A man who was convicted for orchestrating the 2017 bombing of an underground tunnel in New York City’s subway system convinced a split federal appeals court to drop one of six counts against him.
There wasn’t enough evidence to hold Akayed Ullah liable for supporting a foreign terrorist organization, but his three life sentences stemming from the rest of his convictions remain intact, the US Court of Appeals for the Second Circuit said in a Tuesday opinion.
On the morning of December 11, 2017, Ullah strapped a bomb to his chest and detonated it once arriving at the Time Square/42nd Street station. Surrounding commuters suffered injuries from the bomb’s combustion, including shrapnel wounds and hearing loss, but there were no deaths, the opinion said. After a week-long trial, a jury of New Yorkers convicted Ullah of six counts related to committing an act of terrorism and deploying a weapon of mass destruction against civilians.

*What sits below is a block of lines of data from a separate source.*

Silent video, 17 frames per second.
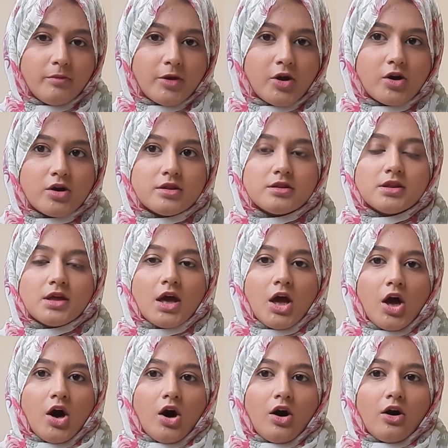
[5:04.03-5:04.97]
because
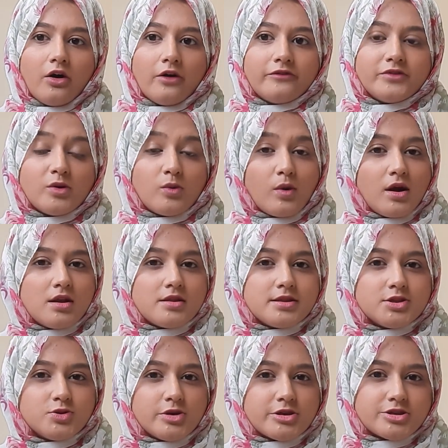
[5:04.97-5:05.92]
of the world
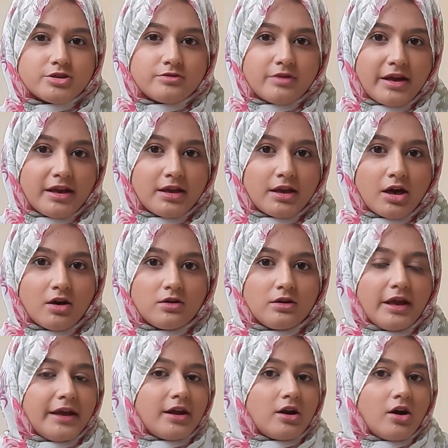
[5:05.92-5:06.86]
situation right now,
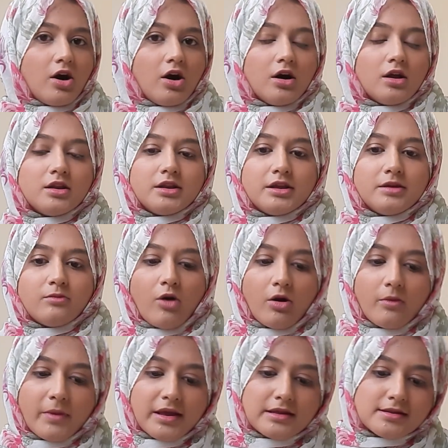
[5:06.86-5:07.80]
like all the
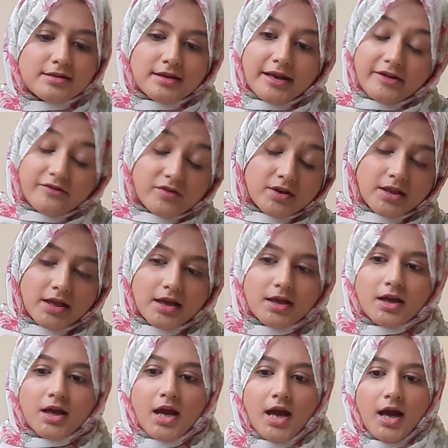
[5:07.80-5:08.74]
bombings and
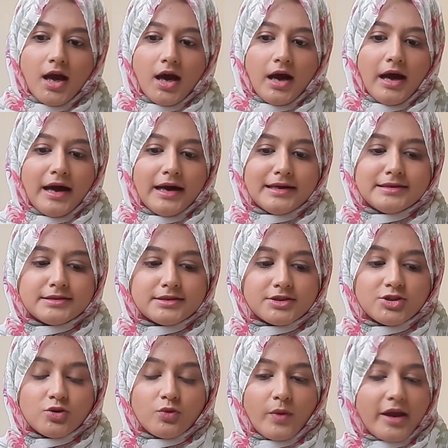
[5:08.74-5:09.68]
everything. And
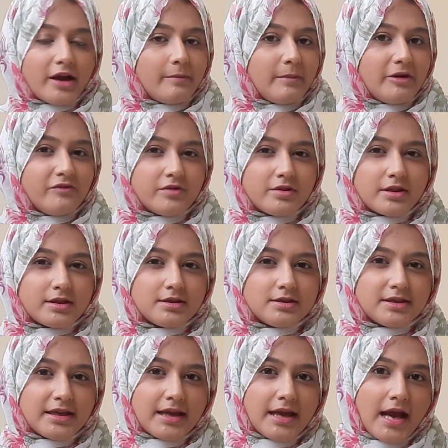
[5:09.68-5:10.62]
you wake up every single
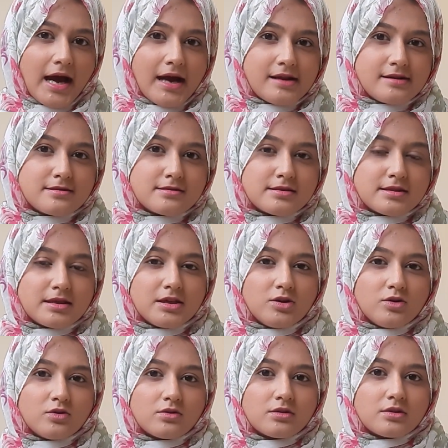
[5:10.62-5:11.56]
day and see
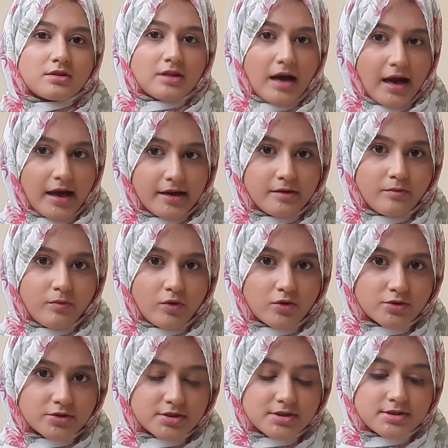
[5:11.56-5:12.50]
those sad
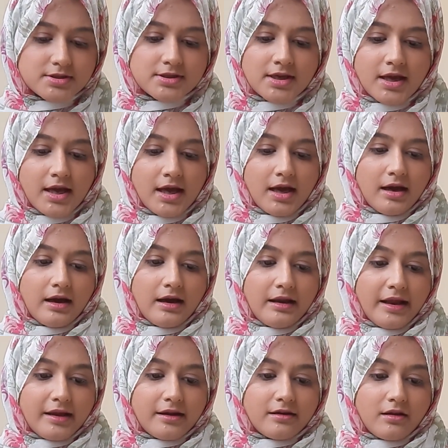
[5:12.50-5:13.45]
posts.
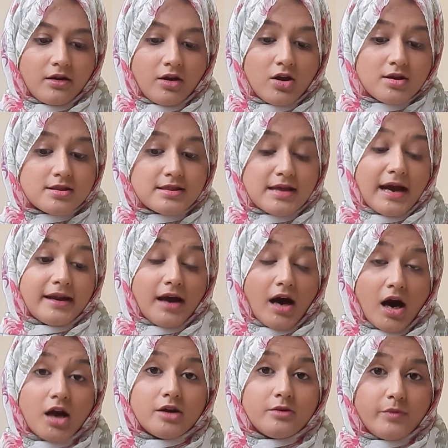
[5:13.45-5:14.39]
Like, not sad,
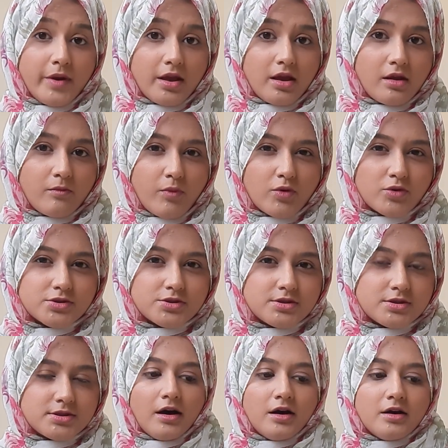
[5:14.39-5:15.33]
heartbreaking
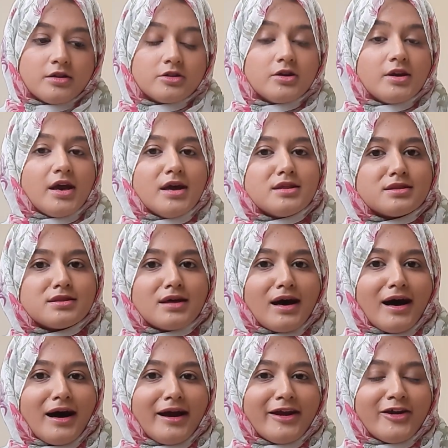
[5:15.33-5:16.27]
posts. So yes,
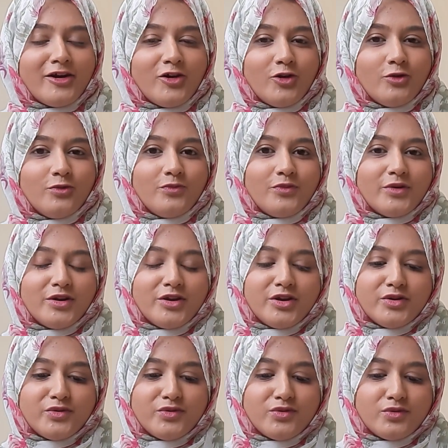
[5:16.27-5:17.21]
I hope
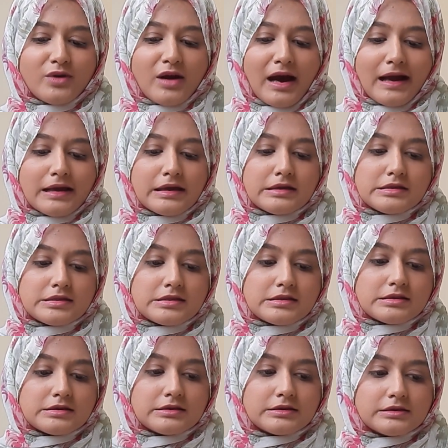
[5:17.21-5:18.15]
you guys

Based on evidence in the record, Ullah had consumed anti-American propaganda that promoted the Islamic State of Iraq and al-Sham and researched how to build a bomb before the 2017 attack. But there was no evidence that Ullah had communicated with the terrorist organization or used materials produced by them to make the bomb, Judge Myrna Pérez found.
“A person cannot ‘work under [ISIS’s] direction or control’ if he is acting alone, and if ISIS does not know he exists,” Pérez wrote in the majority opinion. “That Defendant subjectively conceived of himself as a soldier of ISIS does not establish that ISIS did, in fact, control or direct his actions.”
The majority relied on the US Supreme Court’s 2010 decision in Holder v. Humanitarian Law Project to conclude that a person can’t be defined as “personnel” of a terrorist organization simply because “one’s actions were consistent with the group’s general, public-facing propaganda.”
Judge Jed S. Rakoff, of the US District Court for the Southern District of New York, sat by designation and joined the opinion.
Dissenting, Judge Steven J. Menashi said the court should’ve maintained Ullah’s conviction because the record shows he “provided or attempted to provide material support to ISIS.”
“Even if Ullah ‘did not have an ISIS contact,’ and he did not swear ‘a formal oath of allegiance to the organization, the steps he had completed were nonetheless substantial and were ‘planned to culminate’ in his support of ISIS,’” Menashi said, citing the Second Circuit’s 2019 decision in United States v. Pugh.
The Federal Defenders of New York Inc. represent Ullah.
The case is United States of America v. Ullah, 2d Cir., No. 21-01058, opinion filed 4/21/26.